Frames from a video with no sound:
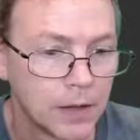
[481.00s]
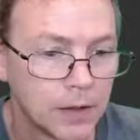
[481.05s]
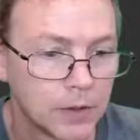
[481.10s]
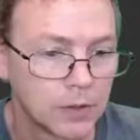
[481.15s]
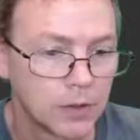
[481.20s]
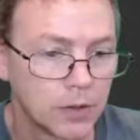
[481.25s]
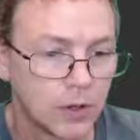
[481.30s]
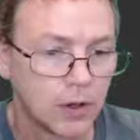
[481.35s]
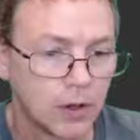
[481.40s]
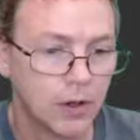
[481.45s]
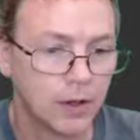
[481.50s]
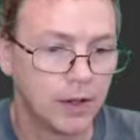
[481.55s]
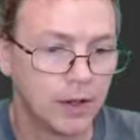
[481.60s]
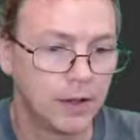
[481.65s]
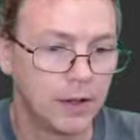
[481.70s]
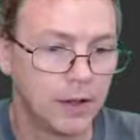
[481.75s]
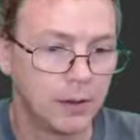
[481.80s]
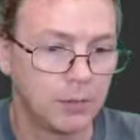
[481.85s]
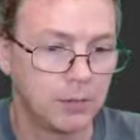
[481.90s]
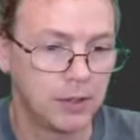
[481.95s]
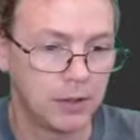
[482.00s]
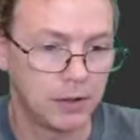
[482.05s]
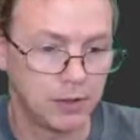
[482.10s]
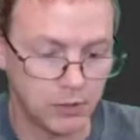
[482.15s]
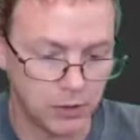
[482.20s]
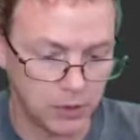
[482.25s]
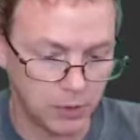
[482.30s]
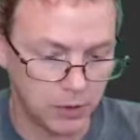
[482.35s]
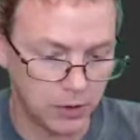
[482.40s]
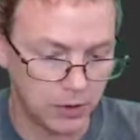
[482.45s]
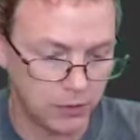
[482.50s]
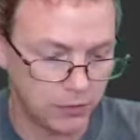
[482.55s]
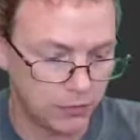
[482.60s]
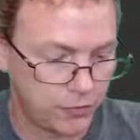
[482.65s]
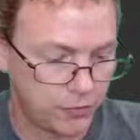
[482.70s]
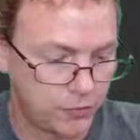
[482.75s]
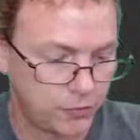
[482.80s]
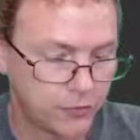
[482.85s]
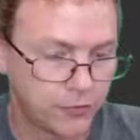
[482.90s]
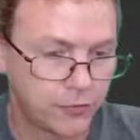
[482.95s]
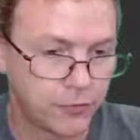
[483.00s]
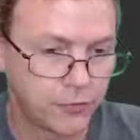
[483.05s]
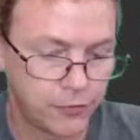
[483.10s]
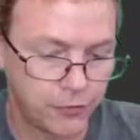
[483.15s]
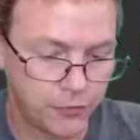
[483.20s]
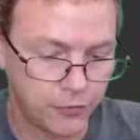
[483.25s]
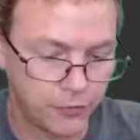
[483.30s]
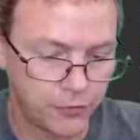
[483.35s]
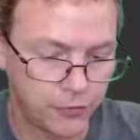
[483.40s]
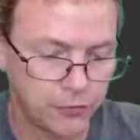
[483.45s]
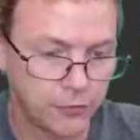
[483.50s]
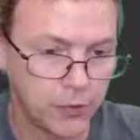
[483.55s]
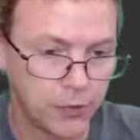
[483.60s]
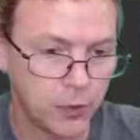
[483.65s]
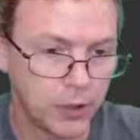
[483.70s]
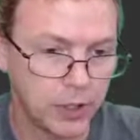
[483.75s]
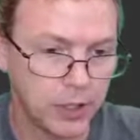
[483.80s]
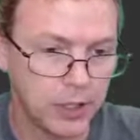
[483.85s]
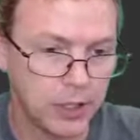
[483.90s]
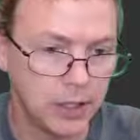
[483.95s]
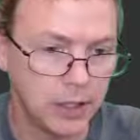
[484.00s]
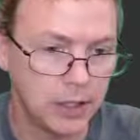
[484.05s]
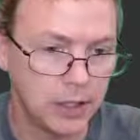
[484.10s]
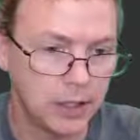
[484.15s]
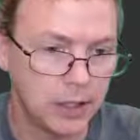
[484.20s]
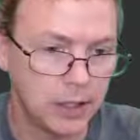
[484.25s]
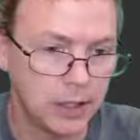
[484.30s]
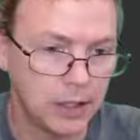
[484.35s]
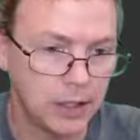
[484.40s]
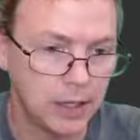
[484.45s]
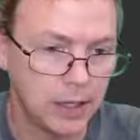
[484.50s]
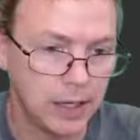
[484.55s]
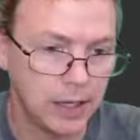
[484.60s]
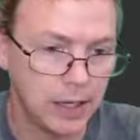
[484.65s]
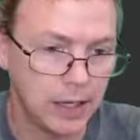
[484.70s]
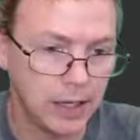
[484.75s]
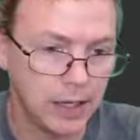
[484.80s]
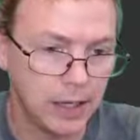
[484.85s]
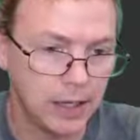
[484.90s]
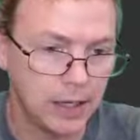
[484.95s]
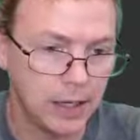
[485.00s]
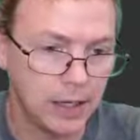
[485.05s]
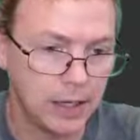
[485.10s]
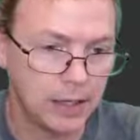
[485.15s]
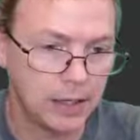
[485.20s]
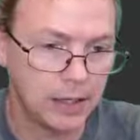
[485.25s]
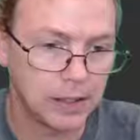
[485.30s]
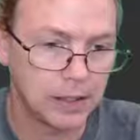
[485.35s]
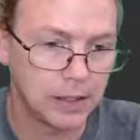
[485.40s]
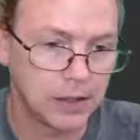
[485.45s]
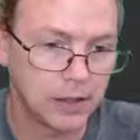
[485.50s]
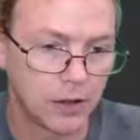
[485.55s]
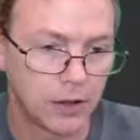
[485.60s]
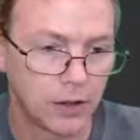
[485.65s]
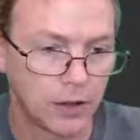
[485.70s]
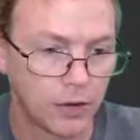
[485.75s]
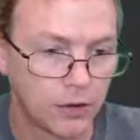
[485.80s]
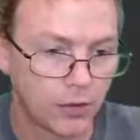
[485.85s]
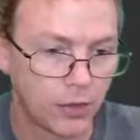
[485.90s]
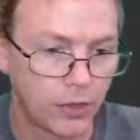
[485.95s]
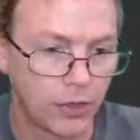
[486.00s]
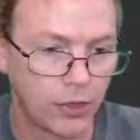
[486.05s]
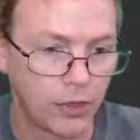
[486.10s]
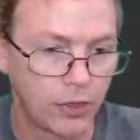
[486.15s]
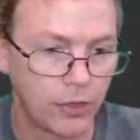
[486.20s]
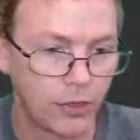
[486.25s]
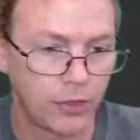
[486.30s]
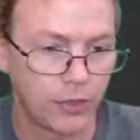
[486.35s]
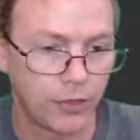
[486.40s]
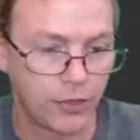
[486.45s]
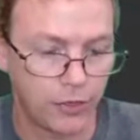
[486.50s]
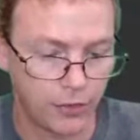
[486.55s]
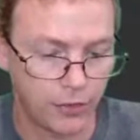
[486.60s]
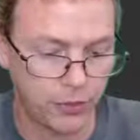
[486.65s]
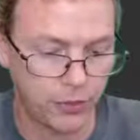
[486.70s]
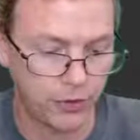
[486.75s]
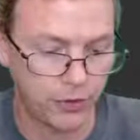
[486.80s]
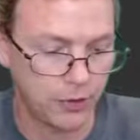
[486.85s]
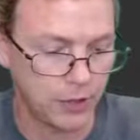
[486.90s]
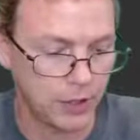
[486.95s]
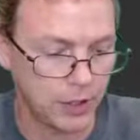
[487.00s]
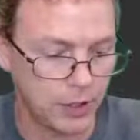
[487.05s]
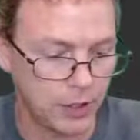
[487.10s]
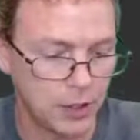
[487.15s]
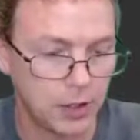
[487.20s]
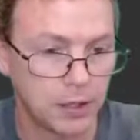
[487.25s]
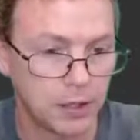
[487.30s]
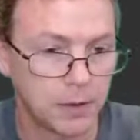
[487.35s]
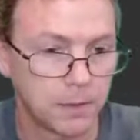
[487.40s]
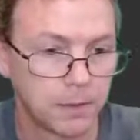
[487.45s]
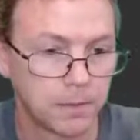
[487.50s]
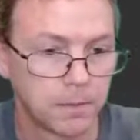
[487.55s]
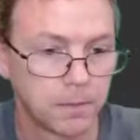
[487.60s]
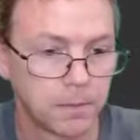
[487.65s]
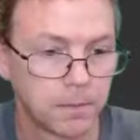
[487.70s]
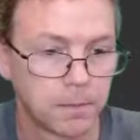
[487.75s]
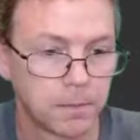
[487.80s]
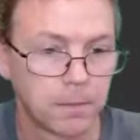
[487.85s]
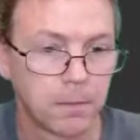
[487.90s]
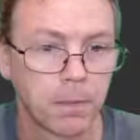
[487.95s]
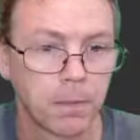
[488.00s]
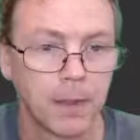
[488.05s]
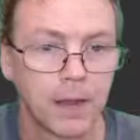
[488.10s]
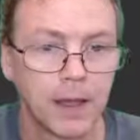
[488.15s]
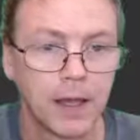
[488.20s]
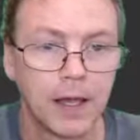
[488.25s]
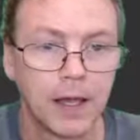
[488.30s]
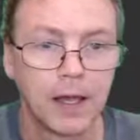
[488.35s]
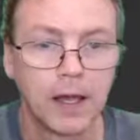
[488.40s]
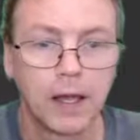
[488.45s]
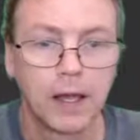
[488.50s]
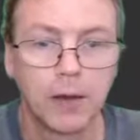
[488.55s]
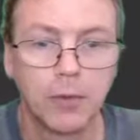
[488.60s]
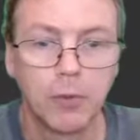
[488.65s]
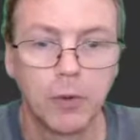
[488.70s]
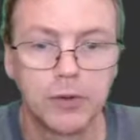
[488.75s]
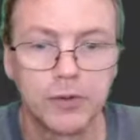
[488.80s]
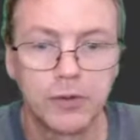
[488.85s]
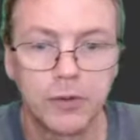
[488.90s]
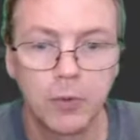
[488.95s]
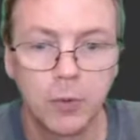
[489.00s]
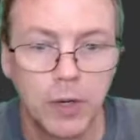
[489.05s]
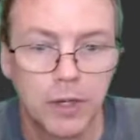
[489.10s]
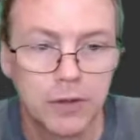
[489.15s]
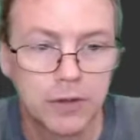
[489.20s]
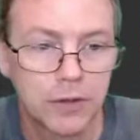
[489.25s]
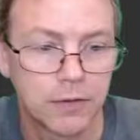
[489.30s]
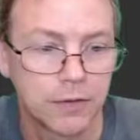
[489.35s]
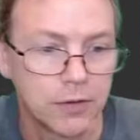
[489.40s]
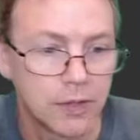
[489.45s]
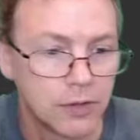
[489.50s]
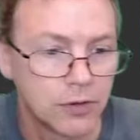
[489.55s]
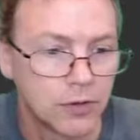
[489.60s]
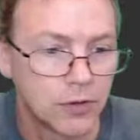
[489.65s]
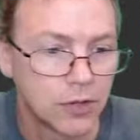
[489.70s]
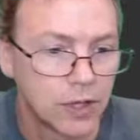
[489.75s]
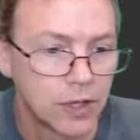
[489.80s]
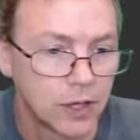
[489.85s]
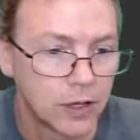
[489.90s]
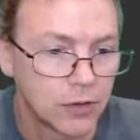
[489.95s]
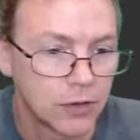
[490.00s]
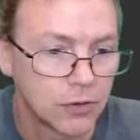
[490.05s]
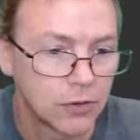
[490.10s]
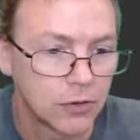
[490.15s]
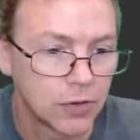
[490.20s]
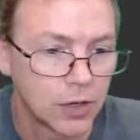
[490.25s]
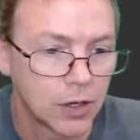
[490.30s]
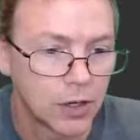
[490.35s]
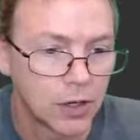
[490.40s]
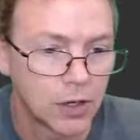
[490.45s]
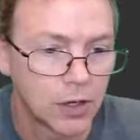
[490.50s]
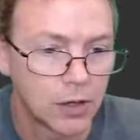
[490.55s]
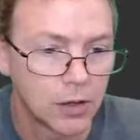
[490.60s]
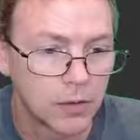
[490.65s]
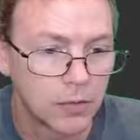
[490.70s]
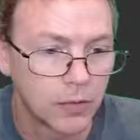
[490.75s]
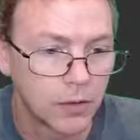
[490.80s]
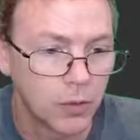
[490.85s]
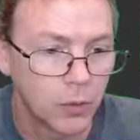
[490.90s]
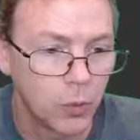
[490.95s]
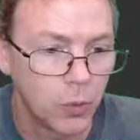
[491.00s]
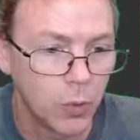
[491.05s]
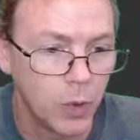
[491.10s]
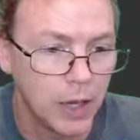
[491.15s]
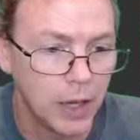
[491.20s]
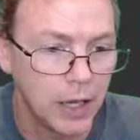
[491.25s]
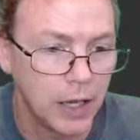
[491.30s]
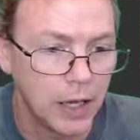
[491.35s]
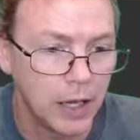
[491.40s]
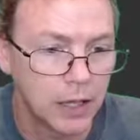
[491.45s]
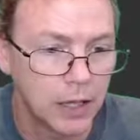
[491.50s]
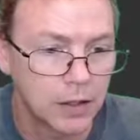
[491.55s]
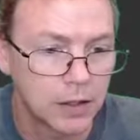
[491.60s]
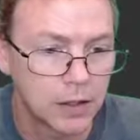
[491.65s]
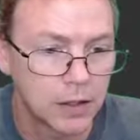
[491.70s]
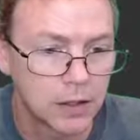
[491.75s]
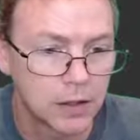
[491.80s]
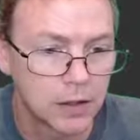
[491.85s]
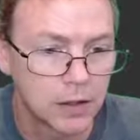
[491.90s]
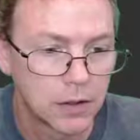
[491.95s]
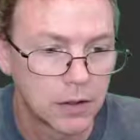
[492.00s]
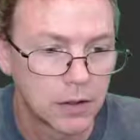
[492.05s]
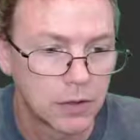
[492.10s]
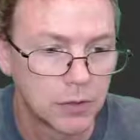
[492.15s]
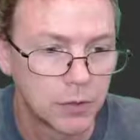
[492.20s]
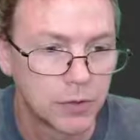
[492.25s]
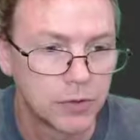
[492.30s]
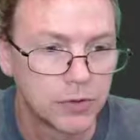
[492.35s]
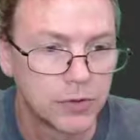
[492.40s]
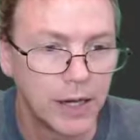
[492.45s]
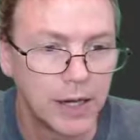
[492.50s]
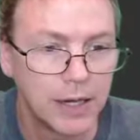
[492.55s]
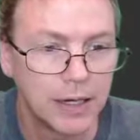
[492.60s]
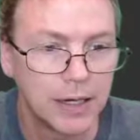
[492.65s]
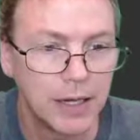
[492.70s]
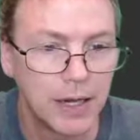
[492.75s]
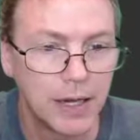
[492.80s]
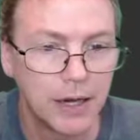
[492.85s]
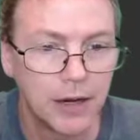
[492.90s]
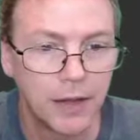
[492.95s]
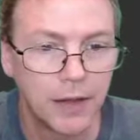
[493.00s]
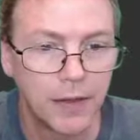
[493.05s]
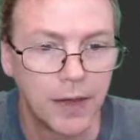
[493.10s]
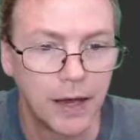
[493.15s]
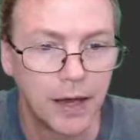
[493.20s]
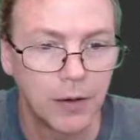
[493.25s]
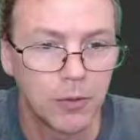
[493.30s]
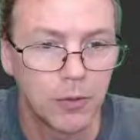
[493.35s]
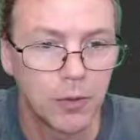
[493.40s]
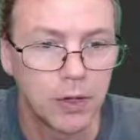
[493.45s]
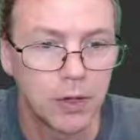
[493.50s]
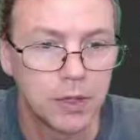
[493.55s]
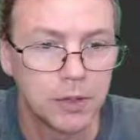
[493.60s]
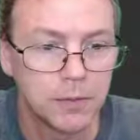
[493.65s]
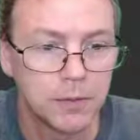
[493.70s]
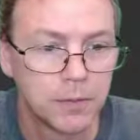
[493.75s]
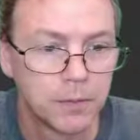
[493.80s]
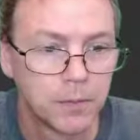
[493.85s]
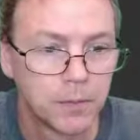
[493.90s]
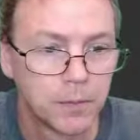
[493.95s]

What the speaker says: So, and that means I want 40 and 30. What's the width of these things? The width was 98 on that one,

——

**AIM OF THE TASK**:
Without including the pictures, copy all of the data exactly.

**RESPONSE FOR THIS EXERCISE**:
Frames from a video with no sound:
[481.00s]
[481.05s]
[481.10s]
[481.15s]
[481.20s]
[481.25s]
[481.30s]
[481.35s]
[481.40s]
[481.45s]
[481.50s]
[481.55s]
[481.60s]
[481.65s]
[481.70s]
[481.75s]
[481.80s]
[481.85s]
[481.90s]
[481.95s]
[482.00s]
[482.05s]
[482.10s]
[482.15s]
[482.20s]
[482.25s]
[482.30s]
[482.35s]
[482.40s]
[482.45s]
[482.50s]
[482.55s]
[482.60s]
[482.65s]
[482.70s]
[482.75s]
[482.80s]
[482.85s]
[482.90s]
[482.95s]
[483.00s]
[483.05s]
[483.10s]
[483.15s]
[483.20s]
[483.25s]
[483.30s]
[483.35s]
[483.40s]
[483.45s]
[483.50s]
[483.55s]
[483.60s]
[483.65s]
[483.70s]
[483.75s]
[483.80s]
[483.85s]
[483.90s]
[483.95s]
[484.00s]
[484.05s]
[484.10s]
[484.15s]
[484.20s]
[484.25s]
[484.30s]
[484.35s]
[484.40s]
[484.45s]
[484.50s]
[484.55s]
[484.60s]
[484.65s]
[484.70s]
[484.75s]
[484.80s]
[484.85s]
[484.90s]
[484.95s]
[485.00s]
[485.05s]
[485.10s]
[485.15s]
[485.20s]
[485.25s]
[485.30s]
[485.35s]
[485.40s]
[485.45s]
[485.50s]
[485.55s]
[485.60s]
[485.65s]
[485.70s]
[485.75s]
[485.80s]
[485.85s]
[485.90s]
[485.95s]
[486.00s]
[486.05s]
[486.10s]
[486.15s]
[486.20s]
[486.25s]
[486.30s]
[486.35s]
[486.40s]
[486.45s]
[486.50s]
[486.55s]
[486.60s]
[486.65s]
[486.70s]
[486.75s]
[486.80s]
[486.85s]
[486.90s]
[486.95s]
[487.00s]
[487.05s]
[487.10s]
[487.15s]
[487.20s]
[487.25s]
[487.30s]
[487.35s]
[487.40s]
[487.45s]
[487.50s]
[487.55s]
[487.60s]
[487.65s]
[487.70s]
[487.75s]
[487.80s]
[487.85s]
[487.90s]
[487.95s]
[488.00s]
[488.05s]
[488.10s]
[488.15s]
[488.20s]
[488.25s]
[488.30s]
[488.35s]
[488.40s]
[488.45s]
[488.50s]
[488.55s]
[488.60s]
[488.65s]
[488.70s]
[488.75s]
[488.80s]
[488.85s]
[488.90s]
[488.95s]
[489.00s]
[489.05s]
[489.10s]
[489.15s]
[489.20s]
[489.25s]
[489.30s]
[489.35s]
[489.40s]
[489.45s]
[489.50s]
[489.55s]
[489.60s]
[489.65s]
[489.70s]
[489.75s]
[489.80s]
[489.85s]
[489.90s]
[489.95s]
[490.00s]
[490.05s]
[490.10s]
[490.15s]
[490.20s]
[490.25s]
[490.30s]
[490.35s]
[490.40s]
[490.45s]
[490.50s]
[490.55s]
[490.60s]
[490.65s]
[490.70s]
[490.75s]
[490.80s]
[490.85s]
[490.90s]
[490.95s]
[491.00s]
[491.05s]
[491.10s]
[491.15s]
[491.20s]
[491.25s]
[491.30s]
[491.35s]
[491.40s]
[491.45s]
[491.50s]
[491.55s]
[491.60s]
[491.65s]
[491.70s]
[491.75s]
[491.80s]
[491.85s]
[491.90s]
[491.95s]
[492.00s]
[492.05s]
[492.10s]
[492.15s]
[492.20s]
[492.25s]
[492.30s]
[492.35s]
[492.40s]
[492.45s]
[492.50s]
[492.55s]
[492.60s]
[492.65s]
[492.70s]
[492.75s]
[492.80s]
[492.85s]
[492.90s]
[492.95s]
[493.00s]
[493.05s]
[493.10s]
[493.15s]
[493.20s]
[493.25s]
[493.30s]
[493.35s]
[493.40s]
[493.45s]
[493.50s]
[493.55s]
[493.60s]
[493.65s]
[493.70s]
[493.75s]
[493.80s]
[493.85s]
[493.90s]
[493.95s]

What the speaker says: So, and that means I want 40 and 30. What's the width of these things? The width was 98 on that one,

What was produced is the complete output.